2

I have a very large tree directory of gzipped files which I need to calculate the uncompressed size. As I'm talking of more than 600GB (compressed), I believe that uncompressing each file to verify the size isn't the right approach.

On Unix shell, I easily achieve this task by using the command gzip -l, listing each file on a folder with compression ratio, compressed and uncompressed size.

Although, the Java libraries I found, related to GZIP, are only Streams for compression and decompression.

If the gzip command can retrieve this information without touching the file, I assume that this data must be specified on some sort of header on the file. What would be the way to access this information without decompressing the file?

Mike G
  • 4,232
  • 9
  • 40
  • 66
Netto
  • 284
  • 2
  • 10

2 Answers2

3

According to the GZIP spec RFC 1952 the last 4 bytes of a GZIP block is the uncompressed size of the data. This value is stored in little endian. Most gzipped files are only 1 block so that would be the last 4 bytes of a file.

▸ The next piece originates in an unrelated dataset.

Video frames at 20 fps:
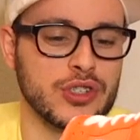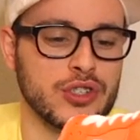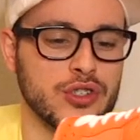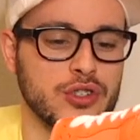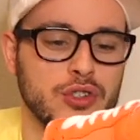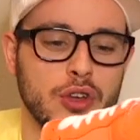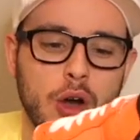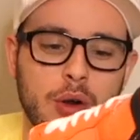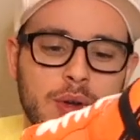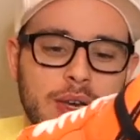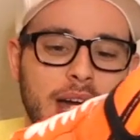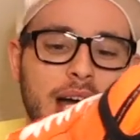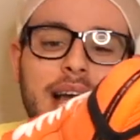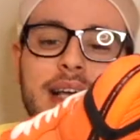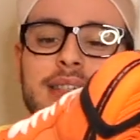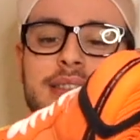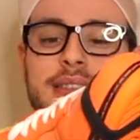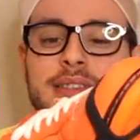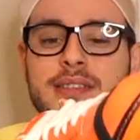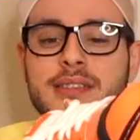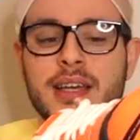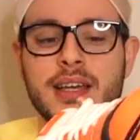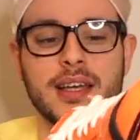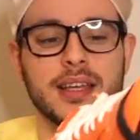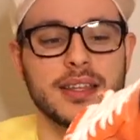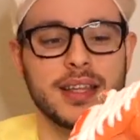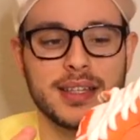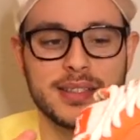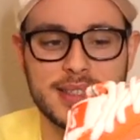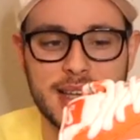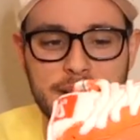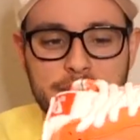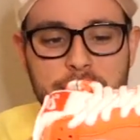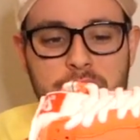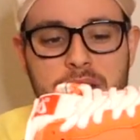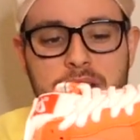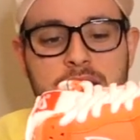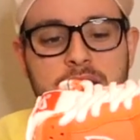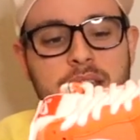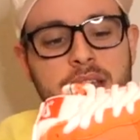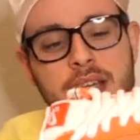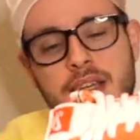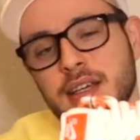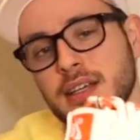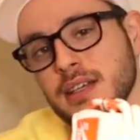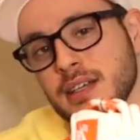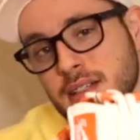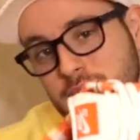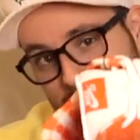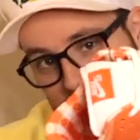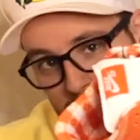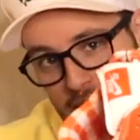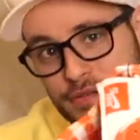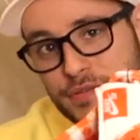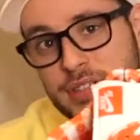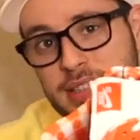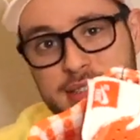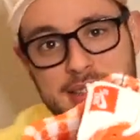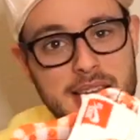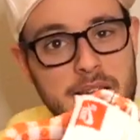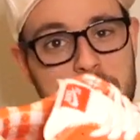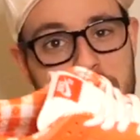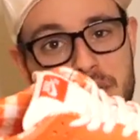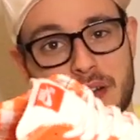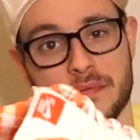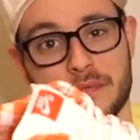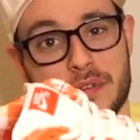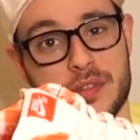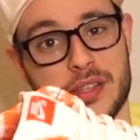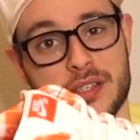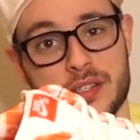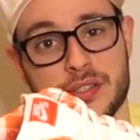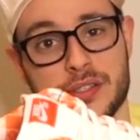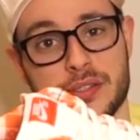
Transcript: just so nice. They definitely stepped it up for this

For example, I just gzipped a file whose uncompressed size was 29963246 bytes. The last 4 bytes in the gzip file are

EE 33 C9 01

which when read little endian (right to left) 0x1C933EE = 29963246

Here's a quick and dirty way to get the size of the uncompressed file by only reading the last 4 bytes in little endian:

File f = ...
try(RandomAccessFile ra =new RandomAccessFile(f, "r");
    FileChannel channel = ra.getChannel()){

        MappedByteBuffer fileBuffer = channel.map(MapMode.READ_ONLY, f.length()-4, 4);
        fileBuffer.load();
        
        ByteBuffer buf = ByteBuffer.allocate(4);
        buf.order(ByteOrder.LITTLE_ENDIAN);
        
        
        buf.put(fileBuffer);
        buf.flip();
        //will print the uncompressed size
        //getInt() reads the 4 bytes as a int
        // if the file is between 2GB and 4GB
        // then this will return a negative value
        //and you'll have to do your own converting to an unsigned int
        System.out.println(buf.getInt());
    }

EDIT

Note this only works for a gzipped file of only 1 zipped block (which is most files < 4GB). If you have a file with multiple gzipped blocks, this will only return the size of the last block. Since the spec only allots 4 bytes for the size, I assume a file >4GB will be split into multiple GZIP blocks.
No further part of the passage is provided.